What the task asks
Could you return every record below word for word, leaving out the pictures?

Segment Start: Material for the task

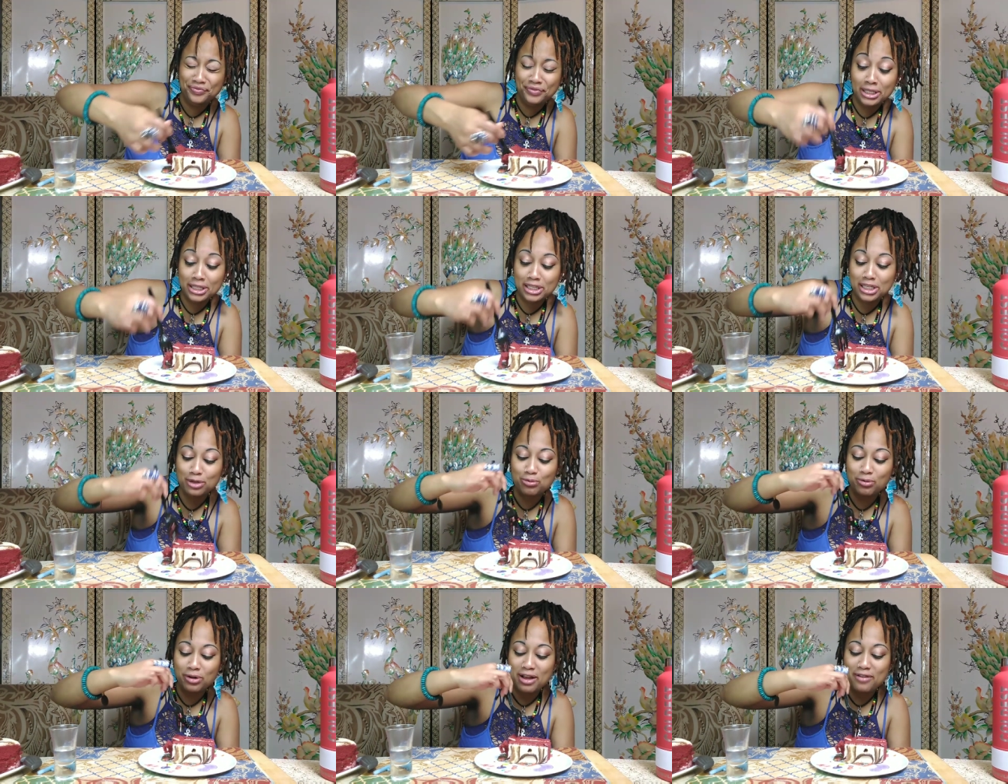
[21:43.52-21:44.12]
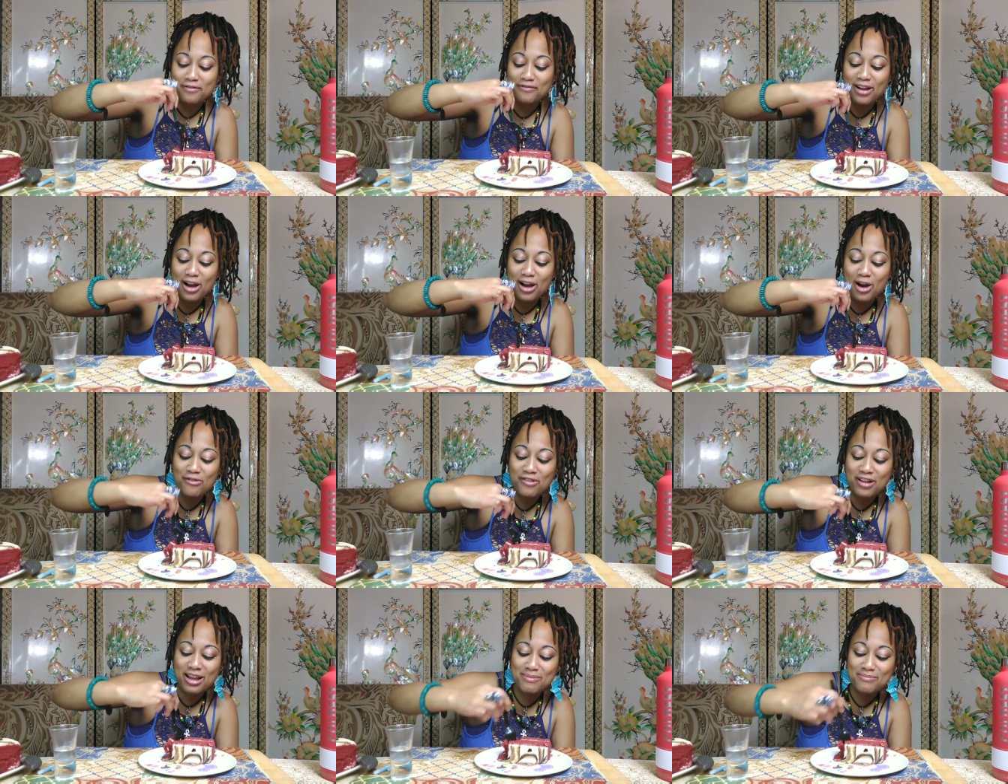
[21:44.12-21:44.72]
This is red
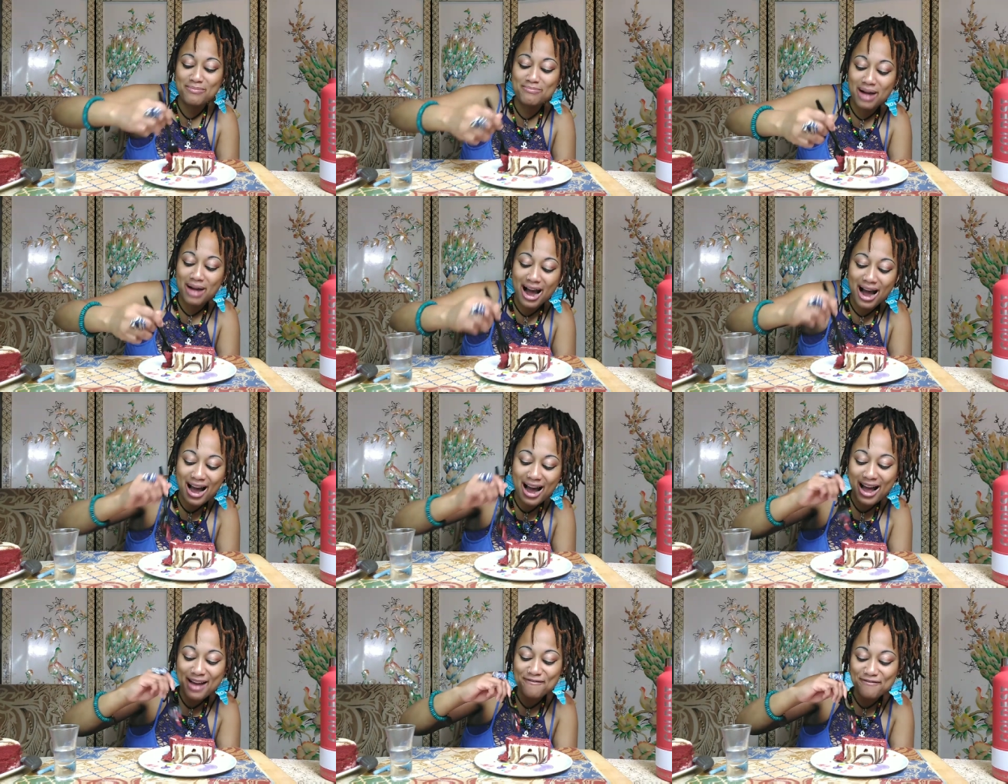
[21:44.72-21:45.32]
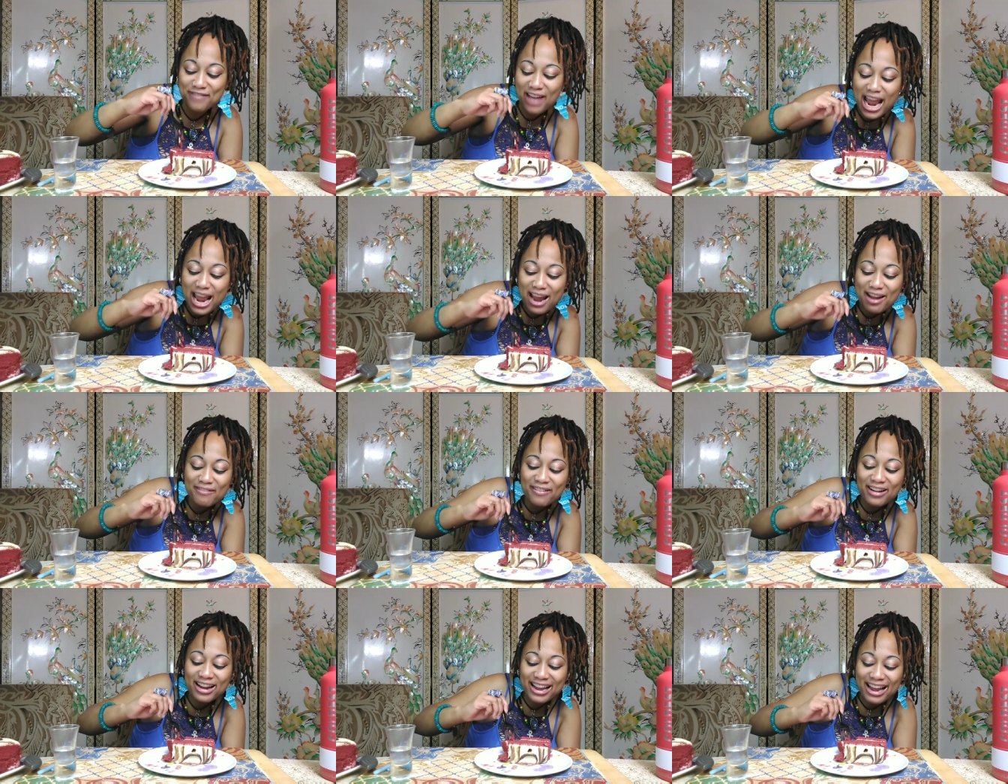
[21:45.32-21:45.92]
velvet, my
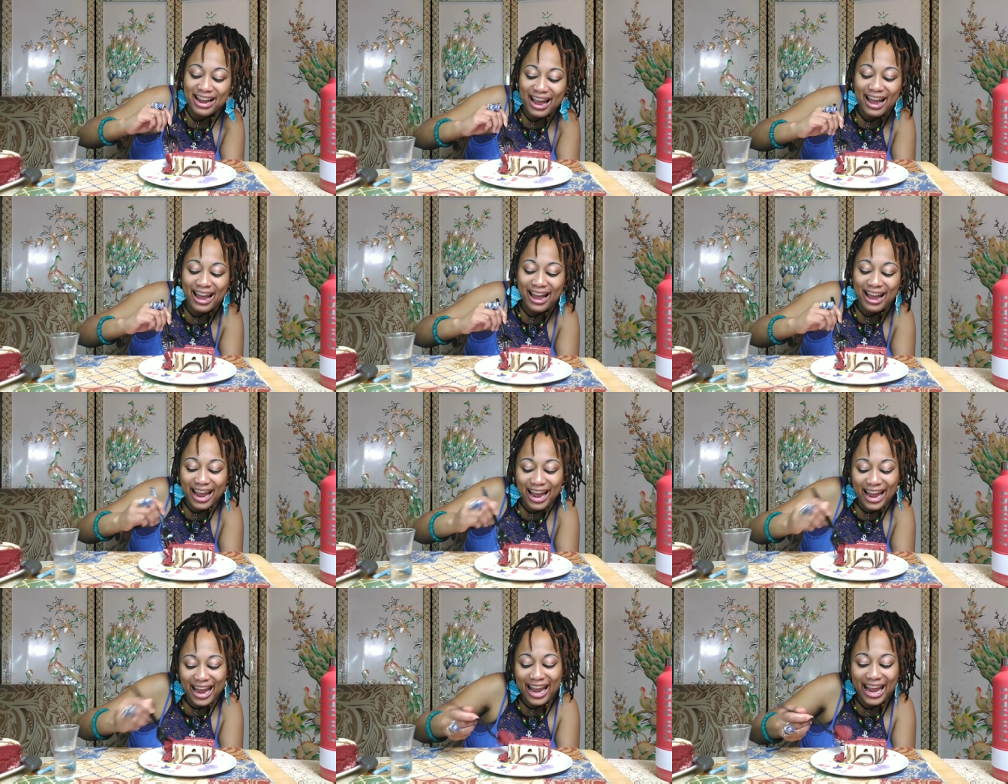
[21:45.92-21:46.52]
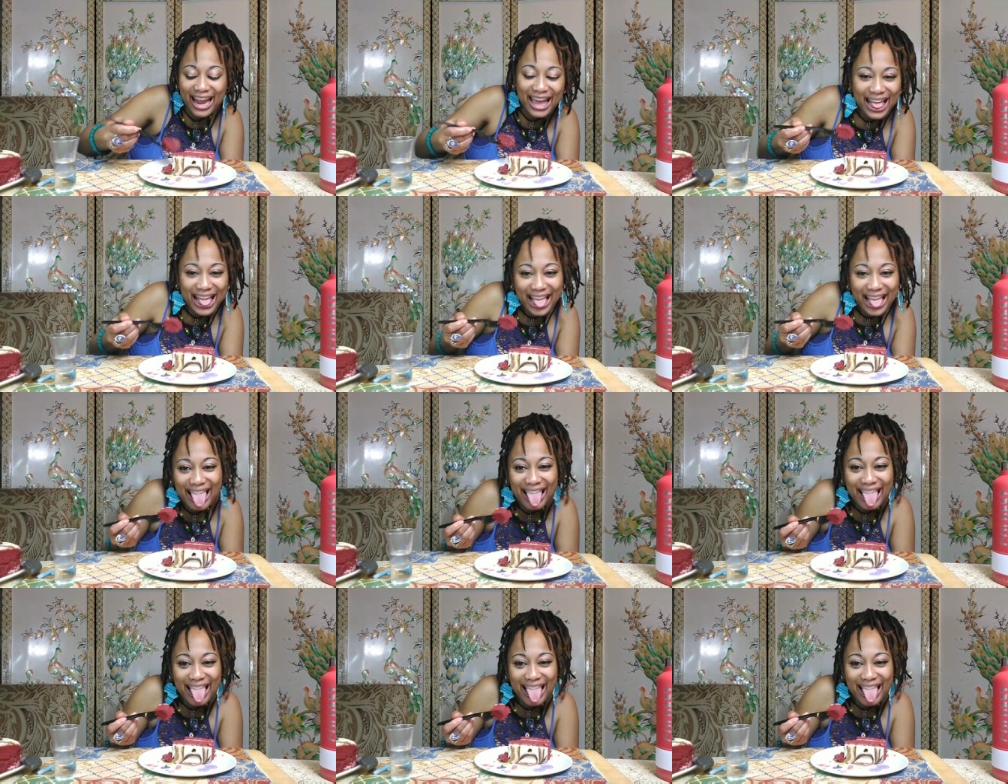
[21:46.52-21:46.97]
favorite cake.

Segment End: Material for the task

Solution for this exercise
[21:43.52-21:44.12]
[21:44.12-21:44.72]
This is red
[21:44.72-21:45.32]
[21:45.32-21:45.92]
velvet, my
[21:45.92-21:46.52]
[21:46.52-21:46.97]
favorite cake.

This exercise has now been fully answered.